Cette racine est propre à caractériser en général tous les termes qui figurent des émanations douces, des formes ondoyantes, des mouvemens caressans, comme flamme, qui est un corps impalpable et tenu, que le vent agite et balance; flatter, qui est une action gracieuse au propre et au figuré; fléchir, qui se dit en parlant de l'inclinaison molle et légère d'un corps souple, comme les jeunes plantes et les roseaux; et beaucoup d'autres expressions de la même espèce, sur lesquelles je ne m'arrêterai pas davantage, et que je ne classerai point à leur rang alphabétique, parce qu'elles me paraissent trop éloignées de leur type.

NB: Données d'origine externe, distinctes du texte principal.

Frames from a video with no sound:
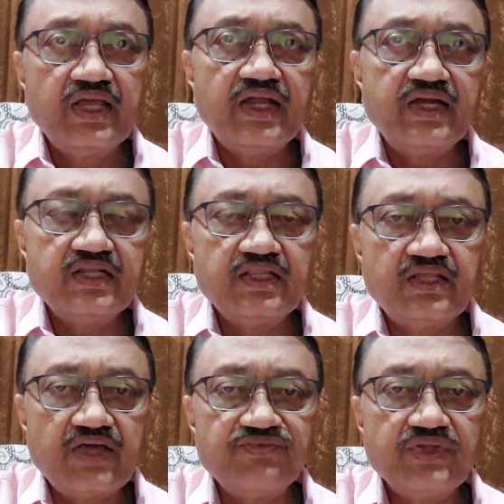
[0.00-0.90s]
and
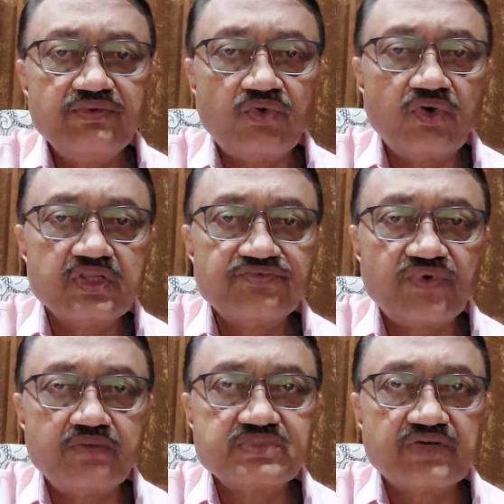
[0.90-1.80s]
all the
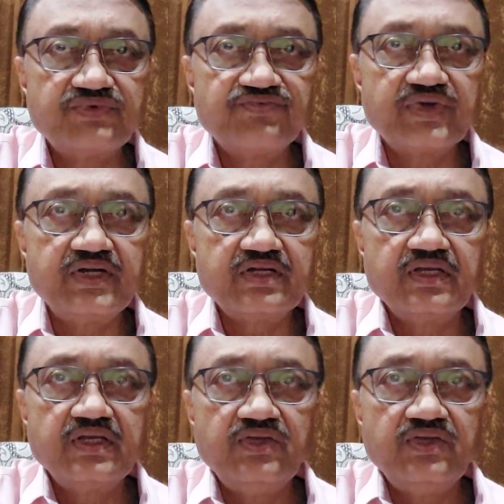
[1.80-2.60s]
forms have different,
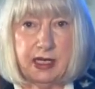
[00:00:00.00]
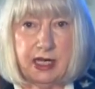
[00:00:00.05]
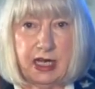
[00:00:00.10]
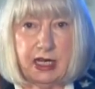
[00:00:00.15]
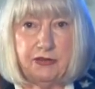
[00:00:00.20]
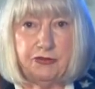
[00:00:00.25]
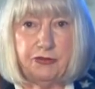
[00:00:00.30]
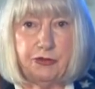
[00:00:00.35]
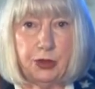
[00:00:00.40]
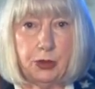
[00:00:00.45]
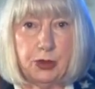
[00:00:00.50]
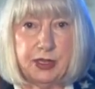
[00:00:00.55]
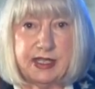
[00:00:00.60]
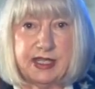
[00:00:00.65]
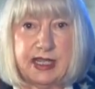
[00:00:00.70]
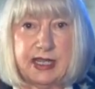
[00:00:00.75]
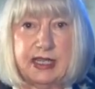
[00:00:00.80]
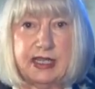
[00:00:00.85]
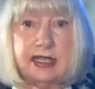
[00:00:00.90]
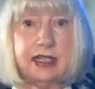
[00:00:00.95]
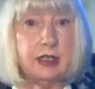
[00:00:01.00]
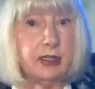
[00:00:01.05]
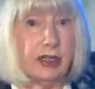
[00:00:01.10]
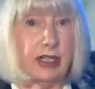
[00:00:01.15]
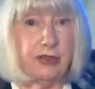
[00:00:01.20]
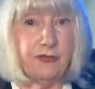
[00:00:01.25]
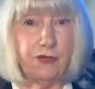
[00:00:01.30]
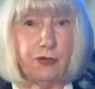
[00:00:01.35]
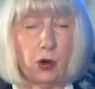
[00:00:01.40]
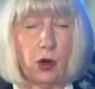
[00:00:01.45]
influencing
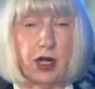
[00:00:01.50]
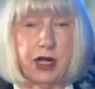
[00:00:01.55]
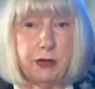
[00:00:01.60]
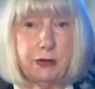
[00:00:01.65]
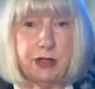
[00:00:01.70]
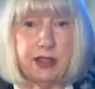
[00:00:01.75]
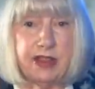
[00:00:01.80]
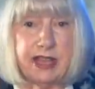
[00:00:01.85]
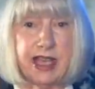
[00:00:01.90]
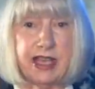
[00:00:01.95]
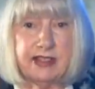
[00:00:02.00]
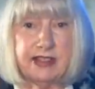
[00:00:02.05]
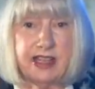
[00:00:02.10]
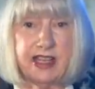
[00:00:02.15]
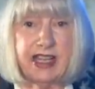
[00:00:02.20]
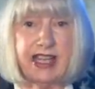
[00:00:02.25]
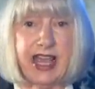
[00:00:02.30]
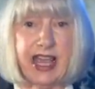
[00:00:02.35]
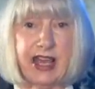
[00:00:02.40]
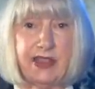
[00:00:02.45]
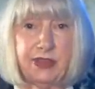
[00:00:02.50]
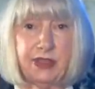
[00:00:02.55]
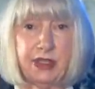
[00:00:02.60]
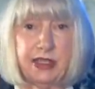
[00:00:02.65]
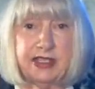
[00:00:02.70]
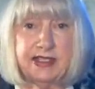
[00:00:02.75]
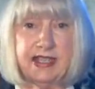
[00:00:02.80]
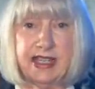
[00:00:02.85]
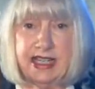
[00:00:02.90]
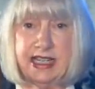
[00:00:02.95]
nearly four hundred thousand
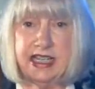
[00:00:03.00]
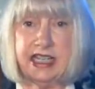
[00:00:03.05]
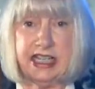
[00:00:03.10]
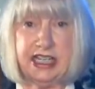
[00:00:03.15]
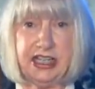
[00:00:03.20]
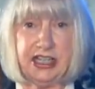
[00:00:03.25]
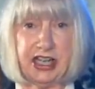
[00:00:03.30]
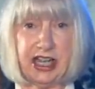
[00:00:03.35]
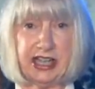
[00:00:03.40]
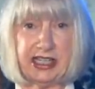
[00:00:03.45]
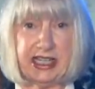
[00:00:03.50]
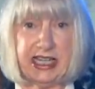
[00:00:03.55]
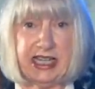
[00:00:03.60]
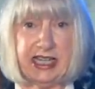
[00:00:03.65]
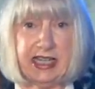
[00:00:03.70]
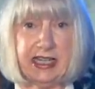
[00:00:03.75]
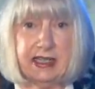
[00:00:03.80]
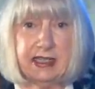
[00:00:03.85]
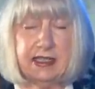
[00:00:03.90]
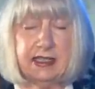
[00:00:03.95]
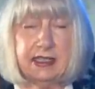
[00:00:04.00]
Catholics in Kentucky.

Fleuve, Flux, Fluides, choses qui fluent.
Du bruit des liquides qui s'écoulent. Cette racine se retrouve dans presque toutes les Langues.
Affluence, a signifié originairement le concours des flots, le flux des grandes eaux, la réunion de plusieurs fleuves qui fluent ensemble vers un même but, et figurément l'action de survenir en grand nombre, et d'aborder dans le même lieu; mais on ne le prend plus que dans sa dernière acception.
Fléon, se disait dans le vieux langage pour un petit fleuve, ou ruisseau.
Glorieux fléon, glorieuse êve,
Qui lavaz ce qu'Adam et Eve
Ont pour leur pechié ordoyé.
Sur quoi je ferai remarquer en passant qu'il résulte de cette citation qu'on a dit autrefois êve pour eau en français, et que ce mot ev signifiait, boire ou avaler, en celtique. Voyez au mot [biberon]. Afon, avon, dont amnis paraît dérivé, représentait dans la même Langue l'idée que nous attachons à ce mot latin, un fleuve, une rivière rapide.
* Floflotter, qui est tout-à-fait perdu, est cependant une assez heureuse Onomatopée du choc des flots en rumeur.
Dubartas a écrit le floflottant Nérée, et c'est, je crois, ce qui a fait dire à Pasquier au huitième livre de ses recherches: «Floflotter est mis en usage par les poètes de notre temps pour représenter le heurt tumultuaire des flots d'une mer, ou grande rivière courroucée».